> EXERCISE BRIEF
Write out each line from the data below that includes the word "Transcript".

> GIVEN DATA
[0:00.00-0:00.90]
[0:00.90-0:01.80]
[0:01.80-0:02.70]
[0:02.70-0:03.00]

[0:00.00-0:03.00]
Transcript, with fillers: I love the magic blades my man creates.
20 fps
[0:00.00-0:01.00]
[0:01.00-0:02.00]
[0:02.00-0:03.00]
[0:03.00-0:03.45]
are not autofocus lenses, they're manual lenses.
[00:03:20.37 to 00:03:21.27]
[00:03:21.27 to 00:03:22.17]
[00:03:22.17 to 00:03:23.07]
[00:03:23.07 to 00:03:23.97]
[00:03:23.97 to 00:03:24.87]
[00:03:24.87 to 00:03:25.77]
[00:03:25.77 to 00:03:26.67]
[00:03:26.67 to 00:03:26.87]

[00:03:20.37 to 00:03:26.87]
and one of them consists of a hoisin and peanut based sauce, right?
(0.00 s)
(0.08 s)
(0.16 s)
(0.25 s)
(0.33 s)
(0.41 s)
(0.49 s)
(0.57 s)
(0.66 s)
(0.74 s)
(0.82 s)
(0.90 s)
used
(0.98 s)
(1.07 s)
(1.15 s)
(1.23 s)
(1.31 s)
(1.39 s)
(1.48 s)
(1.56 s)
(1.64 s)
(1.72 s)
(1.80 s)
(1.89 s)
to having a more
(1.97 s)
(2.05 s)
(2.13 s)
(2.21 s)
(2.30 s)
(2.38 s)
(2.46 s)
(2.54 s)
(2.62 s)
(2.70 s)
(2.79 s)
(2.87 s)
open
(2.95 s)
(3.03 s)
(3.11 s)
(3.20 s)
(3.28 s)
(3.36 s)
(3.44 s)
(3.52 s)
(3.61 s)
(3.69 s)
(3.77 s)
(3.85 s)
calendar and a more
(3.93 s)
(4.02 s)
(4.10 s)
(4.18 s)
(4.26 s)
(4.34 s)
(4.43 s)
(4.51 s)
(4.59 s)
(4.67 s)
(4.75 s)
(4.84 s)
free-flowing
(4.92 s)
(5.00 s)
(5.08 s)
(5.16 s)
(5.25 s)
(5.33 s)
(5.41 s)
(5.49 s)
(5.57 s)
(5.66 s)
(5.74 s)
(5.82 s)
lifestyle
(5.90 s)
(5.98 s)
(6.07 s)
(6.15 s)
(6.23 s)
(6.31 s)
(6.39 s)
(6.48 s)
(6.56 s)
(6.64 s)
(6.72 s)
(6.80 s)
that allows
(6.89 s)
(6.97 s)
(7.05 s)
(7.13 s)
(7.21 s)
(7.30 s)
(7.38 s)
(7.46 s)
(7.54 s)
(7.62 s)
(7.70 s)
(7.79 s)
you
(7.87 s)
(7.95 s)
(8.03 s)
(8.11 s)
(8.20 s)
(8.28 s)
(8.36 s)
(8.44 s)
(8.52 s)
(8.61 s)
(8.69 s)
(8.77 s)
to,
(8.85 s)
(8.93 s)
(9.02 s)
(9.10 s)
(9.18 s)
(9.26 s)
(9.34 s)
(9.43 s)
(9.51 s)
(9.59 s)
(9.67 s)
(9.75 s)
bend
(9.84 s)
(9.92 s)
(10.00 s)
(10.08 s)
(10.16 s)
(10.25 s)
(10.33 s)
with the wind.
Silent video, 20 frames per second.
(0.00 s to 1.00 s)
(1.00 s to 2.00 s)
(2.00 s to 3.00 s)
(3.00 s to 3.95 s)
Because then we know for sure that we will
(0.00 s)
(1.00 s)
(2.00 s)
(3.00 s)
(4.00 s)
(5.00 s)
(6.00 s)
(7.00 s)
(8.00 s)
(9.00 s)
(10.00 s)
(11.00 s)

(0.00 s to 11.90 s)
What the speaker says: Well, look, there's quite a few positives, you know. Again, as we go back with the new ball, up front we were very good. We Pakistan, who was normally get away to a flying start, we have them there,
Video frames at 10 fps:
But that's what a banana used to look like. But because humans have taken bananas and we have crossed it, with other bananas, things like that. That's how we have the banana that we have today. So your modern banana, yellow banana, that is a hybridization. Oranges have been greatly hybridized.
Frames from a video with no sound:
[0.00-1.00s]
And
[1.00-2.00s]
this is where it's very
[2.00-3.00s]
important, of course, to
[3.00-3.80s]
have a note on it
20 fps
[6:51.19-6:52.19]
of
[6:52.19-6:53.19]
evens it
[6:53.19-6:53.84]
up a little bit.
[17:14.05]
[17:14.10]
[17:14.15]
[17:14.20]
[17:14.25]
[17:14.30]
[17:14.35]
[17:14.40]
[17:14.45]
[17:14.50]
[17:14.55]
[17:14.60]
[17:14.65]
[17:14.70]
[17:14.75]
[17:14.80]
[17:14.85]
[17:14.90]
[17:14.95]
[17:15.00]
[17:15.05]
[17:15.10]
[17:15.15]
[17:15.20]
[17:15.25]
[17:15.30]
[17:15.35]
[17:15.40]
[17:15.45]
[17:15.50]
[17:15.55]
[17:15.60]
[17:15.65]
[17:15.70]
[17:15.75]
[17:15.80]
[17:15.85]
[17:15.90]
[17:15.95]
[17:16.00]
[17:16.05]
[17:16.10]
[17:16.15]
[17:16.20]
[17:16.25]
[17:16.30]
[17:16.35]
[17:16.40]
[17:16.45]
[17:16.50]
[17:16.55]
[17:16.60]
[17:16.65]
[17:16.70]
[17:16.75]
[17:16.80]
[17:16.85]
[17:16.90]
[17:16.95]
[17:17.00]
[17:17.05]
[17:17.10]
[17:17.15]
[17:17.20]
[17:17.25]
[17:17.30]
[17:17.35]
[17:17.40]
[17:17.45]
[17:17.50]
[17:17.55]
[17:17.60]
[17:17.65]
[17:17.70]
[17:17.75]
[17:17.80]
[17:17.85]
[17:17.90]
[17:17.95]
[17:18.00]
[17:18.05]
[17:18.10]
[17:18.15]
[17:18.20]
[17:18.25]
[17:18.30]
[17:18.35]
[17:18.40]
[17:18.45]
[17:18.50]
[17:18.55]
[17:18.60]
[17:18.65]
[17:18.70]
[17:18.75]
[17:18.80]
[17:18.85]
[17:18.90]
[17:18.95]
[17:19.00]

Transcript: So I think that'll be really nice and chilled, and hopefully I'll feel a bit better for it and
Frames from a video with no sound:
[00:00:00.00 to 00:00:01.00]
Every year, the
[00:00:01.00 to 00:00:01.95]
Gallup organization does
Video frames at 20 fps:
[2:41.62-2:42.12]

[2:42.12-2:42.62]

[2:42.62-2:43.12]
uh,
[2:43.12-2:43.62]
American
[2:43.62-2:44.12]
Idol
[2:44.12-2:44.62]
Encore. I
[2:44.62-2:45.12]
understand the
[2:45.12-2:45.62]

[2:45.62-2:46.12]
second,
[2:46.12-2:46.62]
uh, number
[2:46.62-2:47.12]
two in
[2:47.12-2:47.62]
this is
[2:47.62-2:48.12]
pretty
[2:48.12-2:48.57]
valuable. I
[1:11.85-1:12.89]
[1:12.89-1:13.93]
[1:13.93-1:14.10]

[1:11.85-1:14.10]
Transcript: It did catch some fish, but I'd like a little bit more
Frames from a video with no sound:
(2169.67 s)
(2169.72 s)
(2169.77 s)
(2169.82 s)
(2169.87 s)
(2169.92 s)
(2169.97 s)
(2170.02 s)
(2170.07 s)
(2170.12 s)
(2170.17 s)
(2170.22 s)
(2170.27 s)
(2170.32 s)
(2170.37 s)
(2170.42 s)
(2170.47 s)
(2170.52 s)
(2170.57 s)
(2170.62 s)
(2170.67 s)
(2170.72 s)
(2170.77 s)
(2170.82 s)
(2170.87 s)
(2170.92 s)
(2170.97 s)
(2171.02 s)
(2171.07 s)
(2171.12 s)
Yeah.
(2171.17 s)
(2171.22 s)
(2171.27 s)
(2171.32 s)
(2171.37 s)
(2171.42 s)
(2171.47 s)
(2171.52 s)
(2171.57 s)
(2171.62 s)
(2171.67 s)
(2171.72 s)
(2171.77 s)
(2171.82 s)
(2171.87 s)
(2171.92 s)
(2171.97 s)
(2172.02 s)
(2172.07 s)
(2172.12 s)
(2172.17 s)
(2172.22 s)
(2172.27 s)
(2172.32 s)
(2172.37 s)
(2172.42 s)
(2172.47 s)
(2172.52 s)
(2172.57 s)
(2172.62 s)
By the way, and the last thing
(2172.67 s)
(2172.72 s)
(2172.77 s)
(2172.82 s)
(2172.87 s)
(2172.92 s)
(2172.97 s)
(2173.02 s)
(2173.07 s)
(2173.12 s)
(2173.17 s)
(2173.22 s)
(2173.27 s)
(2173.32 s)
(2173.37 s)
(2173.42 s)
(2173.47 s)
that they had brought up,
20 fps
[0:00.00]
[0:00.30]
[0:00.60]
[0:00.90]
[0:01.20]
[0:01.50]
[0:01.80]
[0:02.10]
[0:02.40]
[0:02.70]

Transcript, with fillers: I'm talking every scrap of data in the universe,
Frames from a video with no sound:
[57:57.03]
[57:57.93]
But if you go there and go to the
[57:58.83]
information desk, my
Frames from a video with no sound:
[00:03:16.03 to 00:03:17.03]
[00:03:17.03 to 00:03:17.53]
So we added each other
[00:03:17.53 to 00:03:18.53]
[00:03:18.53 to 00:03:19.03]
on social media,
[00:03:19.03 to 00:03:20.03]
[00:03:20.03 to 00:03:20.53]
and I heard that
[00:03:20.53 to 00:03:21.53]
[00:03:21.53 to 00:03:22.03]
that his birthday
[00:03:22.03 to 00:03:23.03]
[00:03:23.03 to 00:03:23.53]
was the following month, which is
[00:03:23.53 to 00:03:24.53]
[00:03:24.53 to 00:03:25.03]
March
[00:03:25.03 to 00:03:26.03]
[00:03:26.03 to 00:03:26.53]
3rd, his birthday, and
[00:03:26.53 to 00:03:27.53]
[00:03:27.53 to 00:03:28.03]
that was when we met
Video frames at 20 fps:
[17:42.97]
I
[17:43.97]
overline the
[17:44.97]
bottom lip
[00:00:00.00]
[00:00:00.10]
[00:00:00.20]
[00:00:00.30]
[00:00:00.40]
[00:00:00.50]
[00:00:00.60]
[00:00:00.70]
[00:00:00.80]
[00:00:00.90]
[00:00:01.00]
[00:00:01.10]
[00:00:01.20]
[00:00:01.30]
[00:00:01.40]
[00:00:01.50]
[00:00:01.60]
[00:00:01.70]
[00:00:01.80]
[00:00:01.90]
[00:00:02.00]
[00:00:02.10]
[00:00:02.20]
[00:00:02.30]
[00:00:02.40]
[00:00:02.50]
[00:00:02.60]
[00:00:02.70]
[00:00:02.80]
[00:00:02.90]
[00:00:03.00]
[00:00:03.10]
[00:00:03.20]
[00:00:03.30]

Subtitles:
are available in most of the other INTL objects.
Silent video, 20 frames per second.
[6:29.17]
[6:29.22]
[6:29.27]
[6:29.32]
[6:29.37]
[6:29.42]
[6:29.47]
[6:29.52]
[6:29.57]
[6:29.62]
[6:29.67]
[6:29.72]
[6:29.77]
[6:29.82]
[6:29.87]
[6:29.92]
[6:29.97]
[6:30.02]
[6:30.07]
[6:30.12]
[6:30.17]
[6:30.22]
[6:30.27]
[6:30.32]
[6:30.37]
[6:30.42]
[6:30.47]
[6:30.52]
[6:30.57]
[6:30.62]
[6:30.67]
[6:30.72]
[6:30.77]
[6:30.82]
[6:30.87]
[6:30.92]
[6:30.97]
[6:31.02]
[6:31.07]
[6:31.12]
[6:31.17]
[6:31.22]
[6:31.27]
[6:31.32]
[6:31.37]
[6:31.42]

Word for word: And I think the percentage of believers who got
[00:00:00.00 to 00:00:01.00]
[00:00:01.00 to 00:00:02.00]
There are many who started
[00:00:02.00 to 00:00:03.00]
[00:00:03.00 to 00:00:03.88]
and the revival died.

> REPLY
Transcript, with fillers: I love the magic blades my man creates.
Transcript: So I think that'll be really nice and chilled, and hopefully I'll feel a bit better for it and
Transcript: It did catch some fish, but I'd like a little bit more
Transcript, with fillers: I'm talking every scrap of data in the universe,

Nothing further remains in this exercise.